Skirting the Big Data Problem With New Technologies
It’s no secret that evolving technologies have led to exponential data growth, which has made storing and analyzing data challenging. So much so that the market for big data-related products and services — including business intelligence, data warehousing, and cloud storage and services — reached $46 billion in 2016, according to Computerworld.
A couple of new technologies in totally separate industries are tackling the big data problem head-on, but not in the way you might think. One does so by segmenting wireless cells into smaller fields to combat the abundance of mobile data growth, and the other uses light fields that require much less data than their counterparts.
Both are exciting innovations for consumers and businesses alike. The cell technology will propel our telecommunications even further in reliability, and the light technology makes holograms less science fiction and more of a reality. Keep reading for a breakdown of how these apply to you.
pCell technology to the rescue
A company called Artemis Networks has pioneered a new way to improve cellphone reception and performance — without adding to the already crowded wireless spectrum.
Just what is wireless spectrum, you ask? Simply put, it refers to the radio waves used by wireless devices and TV and radio broadcasts. As TV stations have expanded and become digital, and wireless technologies have been added to the mix, they’ve bogged down these superhighways, if you will, resulting in latency issues.
In order for all of these channels to work, they each have their own spectrum, or frequency. Otherwise, they’d cause interference with each other. The Federal Communications Commission oversees spectrum and acknowledged a spectrum shortage as early as 2012, according to CNET.
The problem hasn’t gotten any better yet, but Artemis aims to fix that with what it calls pCell technology.
pCells in layman’s terms
This technology purposely causes interference within wireless cells to create smaller cells, the goal being one pCell per device. This way, rather than wireless performance becoming sluggish when multiple phones are in use within a single network, such as at a sporting event, performance stays consistently high for all devices.
The technology is still in its early stages but offers much promise — and potential. Businesses, particularly those with mobile workers, will benefit from consistently reliable mobile access to their networks.
Light fields and holographic images
Similarly, a San Francisco startup is addressing the big data problem by capitalizing on the use of light fields to create holographic images. The company is on the cusp of completely transforming video creation — just in time for the rise of virtual reality and augmented reality.
The idea behind this technology is using four-dimensional light fields to capture all of the light of a particular scene instead of recording a flat, two-dimensional picture incapable of capturing all of that light. This modern approach allows for realistic, three-dimensional viewing from any angle — essentially creating 3–D holographic images.
Light fields defined
A light field refers to the number of light rays in any given area. Currently, capturing a light field requires a camera array of different angles of the same scene or the use of a micro lens in front of camera optics to record information about intensity, color and direction. Both of these options require keeping each light ray within a specific light field separate and, thus, produce large amounts of data.

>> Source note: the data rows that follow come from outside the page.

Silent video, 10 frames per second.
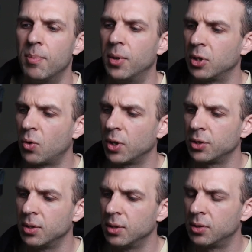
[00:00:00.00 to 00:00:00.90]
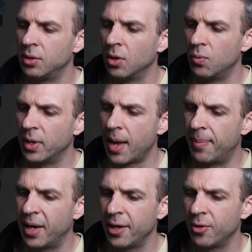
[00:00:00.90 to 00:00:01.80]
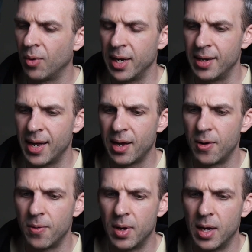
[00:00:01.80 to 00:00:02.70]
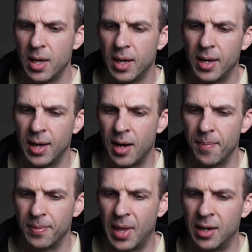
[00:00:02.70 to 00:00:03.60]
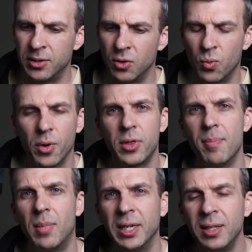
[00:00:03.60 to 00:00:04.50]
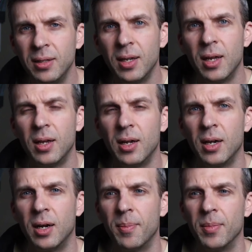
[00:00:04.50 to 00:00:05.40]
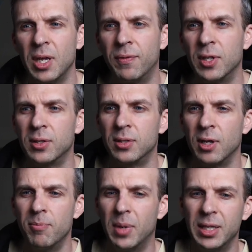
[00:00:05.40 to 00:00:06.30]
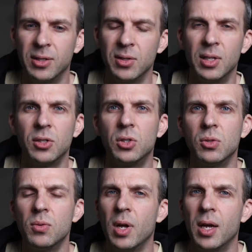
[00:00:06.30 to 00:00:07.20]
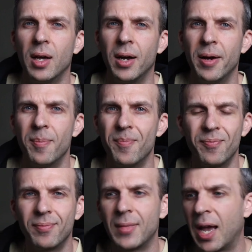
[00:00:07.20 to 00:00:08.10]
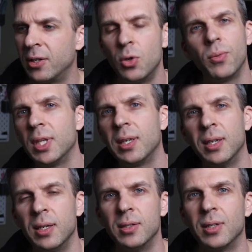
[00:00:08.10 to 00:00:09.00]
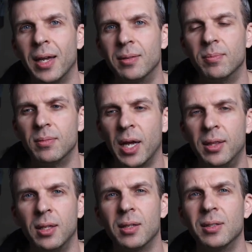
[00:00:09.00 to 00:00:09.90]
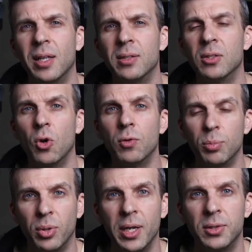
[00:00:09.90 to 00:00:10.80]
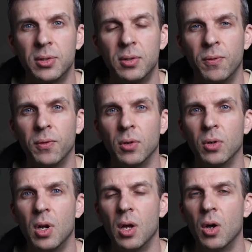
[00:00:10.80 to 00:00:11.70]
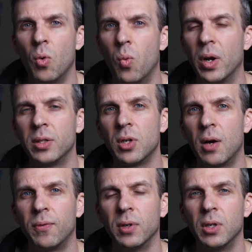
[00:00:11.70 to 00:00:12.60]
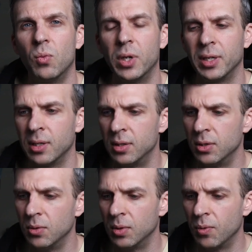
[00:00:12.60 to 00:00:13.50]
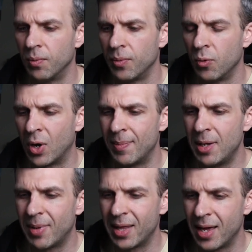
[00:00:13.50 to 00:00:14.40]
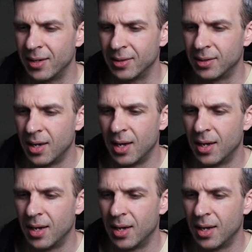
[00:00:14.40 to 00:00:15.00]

But the question is, would I buy it right now? And is it worth the money? If money is an issue, I don't think it is. I think this lens is overpriced for what it's offering and what it can do. And what I mean by that is,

An alternative option is the use of macro light fields, the ones that create holographic images. These use less data and are more cost-effective. And they’re much more compressible than 2–D images.
The applications for this type of technology are mind-boggling. The first adopters will likely be virtual reality and augmented reality gaming to make the experience that much more immersive. But other adopters likely won’t be far behind.
And who knows? Maybe in a few years, we’ll be talking to each other holographically using our smartphones.